La même difficulté se pose, dans des termes en partie différents, dans la théorie plus systématique développée par Philip Pettit. Il soutient fermement (1989, p. 162; 2004, ch. 8; 2012, pp. 5, 17 et 228) qu’une république visant à promouvoir la liberté comme non-domination doit impérativement pouvoir compter sur la vertu des citoyens pour se maintenir durablement et réaliser la finalité qui est la sienne. La vitalité de la démocratie républicaine qu’il appelle de ses voeux sombrerait dans l’apathie (Pettit 2012, p. 227) si les individus n’étaient pas capables de faire des efforts, et notamment s’ils ne manifestaient pas un « niveau élevé d’engagement civique » (p. 226).

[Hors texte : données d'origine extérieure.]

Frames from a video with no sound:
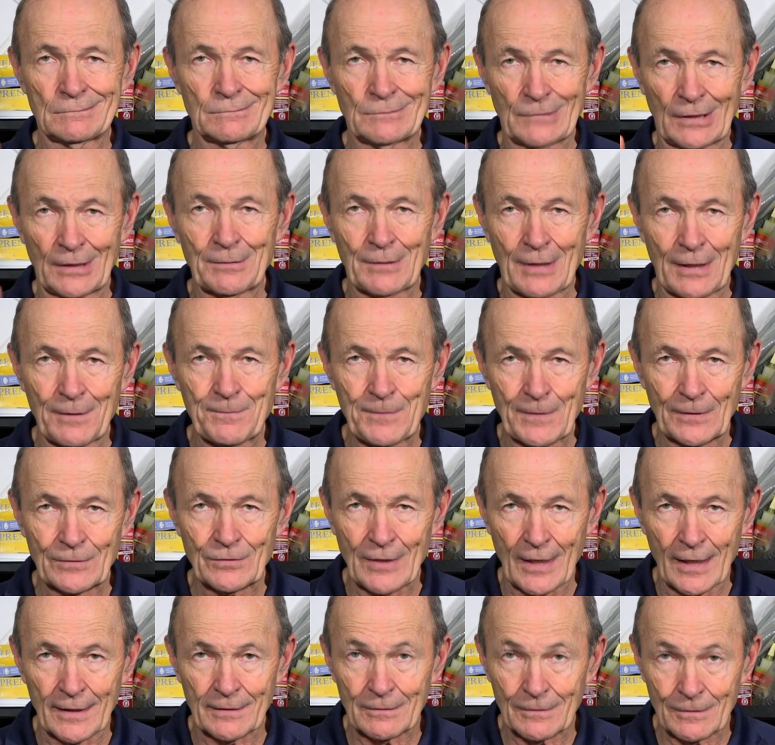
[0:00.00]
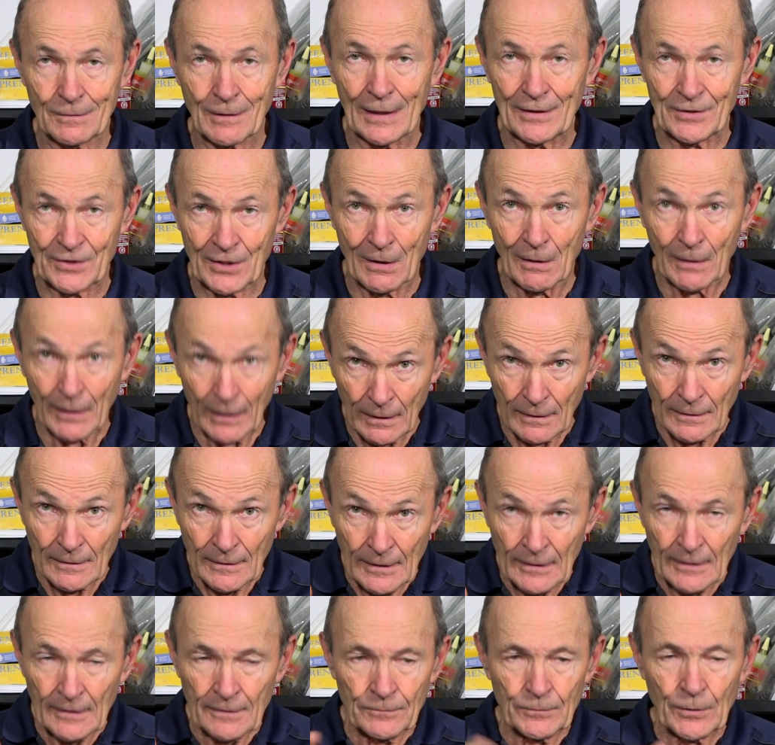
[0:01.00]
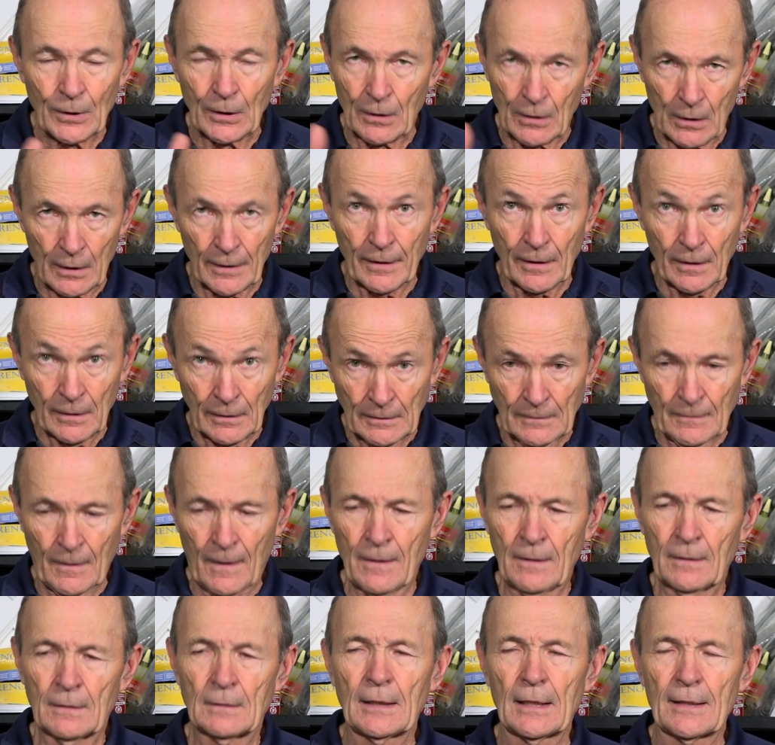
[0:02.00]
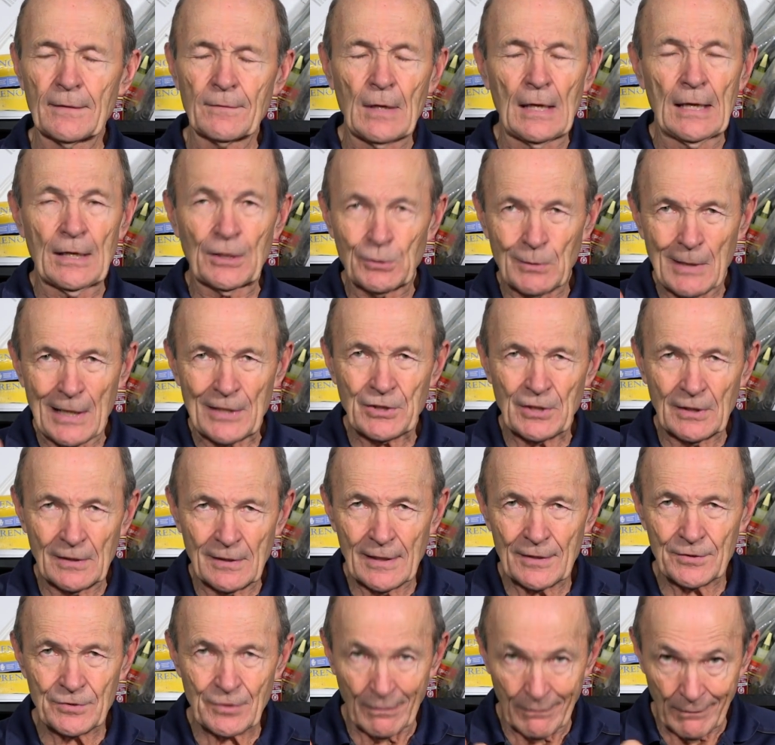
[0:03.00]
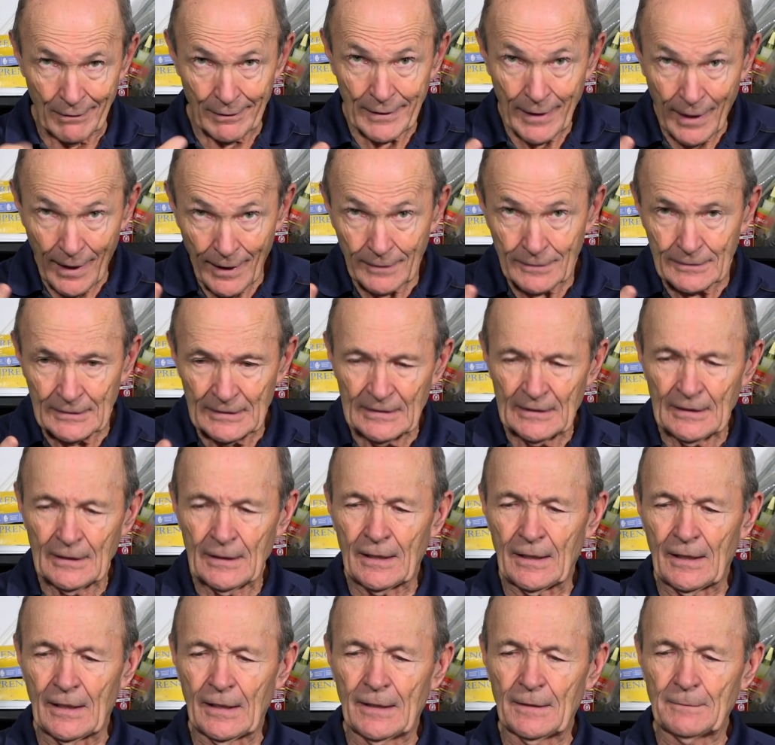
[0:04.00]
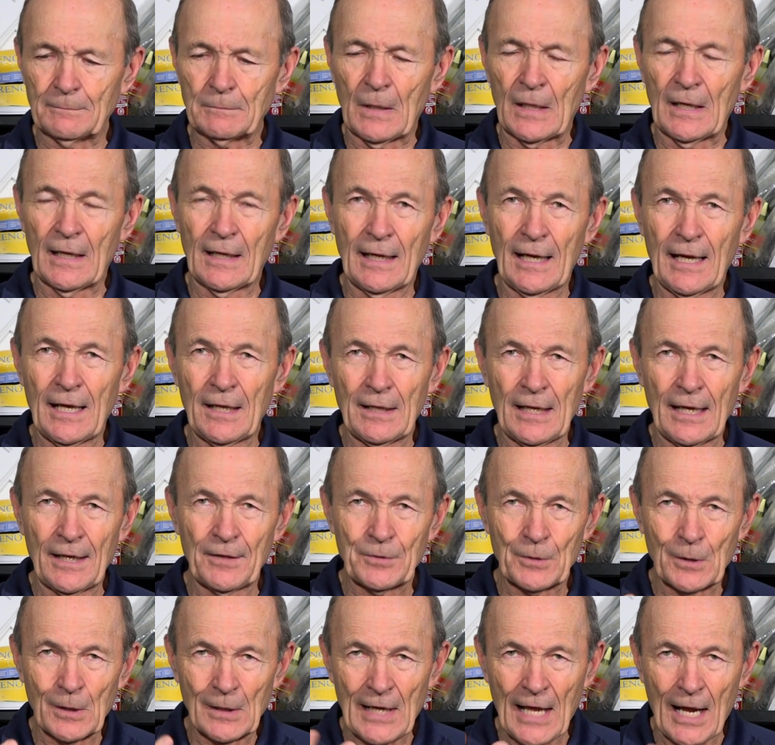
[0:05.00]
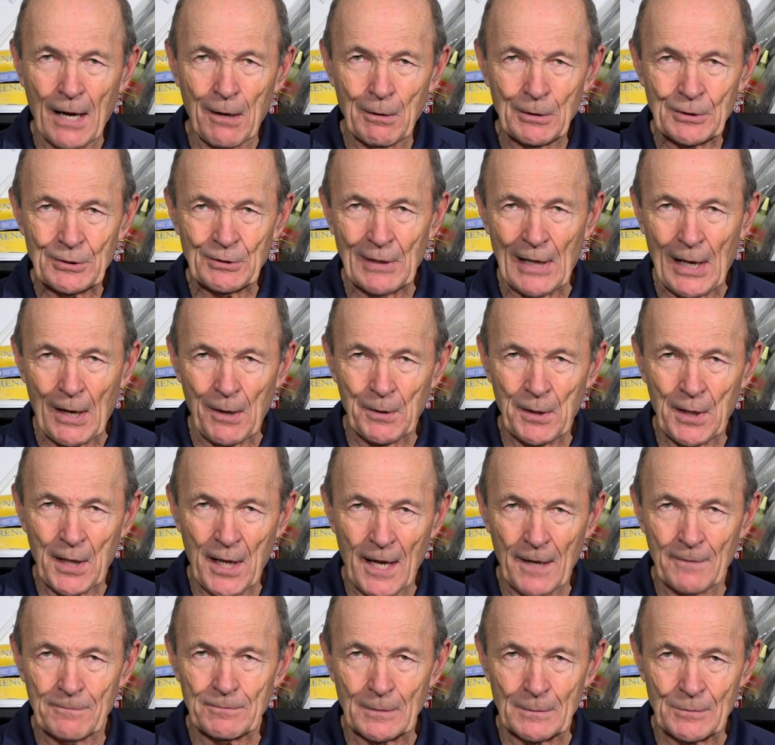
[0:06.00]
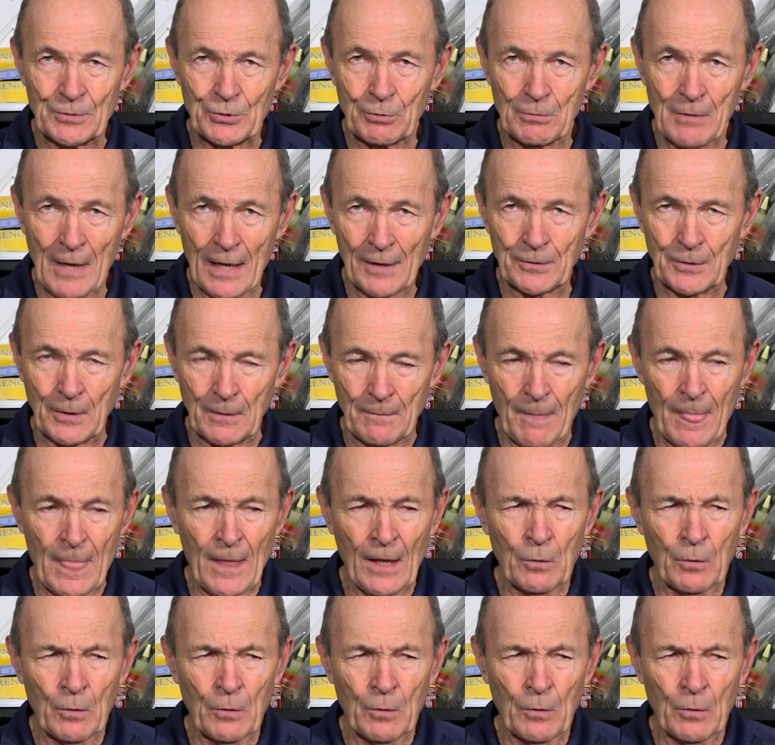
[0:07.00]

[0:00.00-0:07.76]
they, they fit that criteria. They're clear, uh, interesting things to look at, um, and, and, they're an hour to an hour and a half from Toronto.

Sans chercher à minimiser le caractère « exigeant » de la vertu civique (p. 228), Pettit précise toutefois deux points. D’une part, à ceux qui doutent que les individus des sociétés contemporaines soient capables d’une telle vertu, il oppose que l’on oublie un peu vite l’enseignement de l’expérience commune : non seulement les gouvernants mais aussi les individus ordinaires que nous sommes sont « largement motivés par des considérations plus orientées vers l’esprit public » (Pettit 2004, pp. 289-290 [217]; voir p. 293 [219]). Mais d’autre part, Pettit se tient à distance de toute hypothèse altruiste et irréaliste selon laquelle les citoyens seraient capables d’une forme de « vertu non motivée » (2012, p. 247), c’est-à-dire non « renforcée de façon indépendante par l’intérêt personnel et l’investissement volontaire » (p. 228). La vertu à laquelle il fait appel est à la portée de tous puisqu’elle prend essentiellement la forme, pour les citoyens ordinaires, de « la vertu de la contestation » – la vigilance –, par laquelle chacun s’investit dans des associations de la société civile en fonction de ses intérêts et de ses passions (pp. 227-228).

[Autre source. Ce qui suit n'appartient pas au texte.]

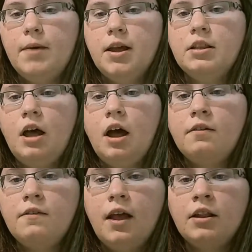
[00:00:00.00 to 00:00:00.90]
made
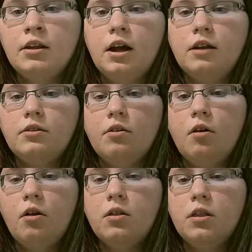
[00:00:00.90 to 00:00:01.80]
knots and cut
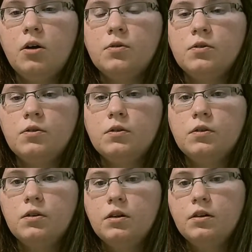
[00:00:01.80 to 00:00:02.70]
all those
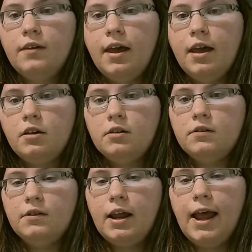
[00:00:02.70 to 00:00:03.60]

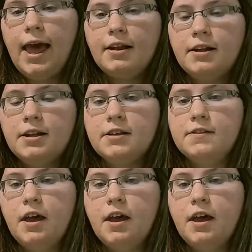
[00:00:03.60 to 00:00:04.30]
tails that I had in the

Ce souci réaliste d’arrimer la vertu à l’intérêt personnel le conduit cependant à soutenir que la politique de la vertu consiste essentiellement à mettre en place des institutions qui incitent les individus à agir « comme s’ils se souciaient du bien public » – des institutions qui leur « donnent des raisons égoïstes de se comporter de façon vertueuse[3] ». Or, ce glissement pose problème : la « vertu motivée » est-elle selon Pettit réductible à l’action égoïste favorable au bien commun? La disposition à agir par souci du bien commun devient-elle superflue à ses yeux?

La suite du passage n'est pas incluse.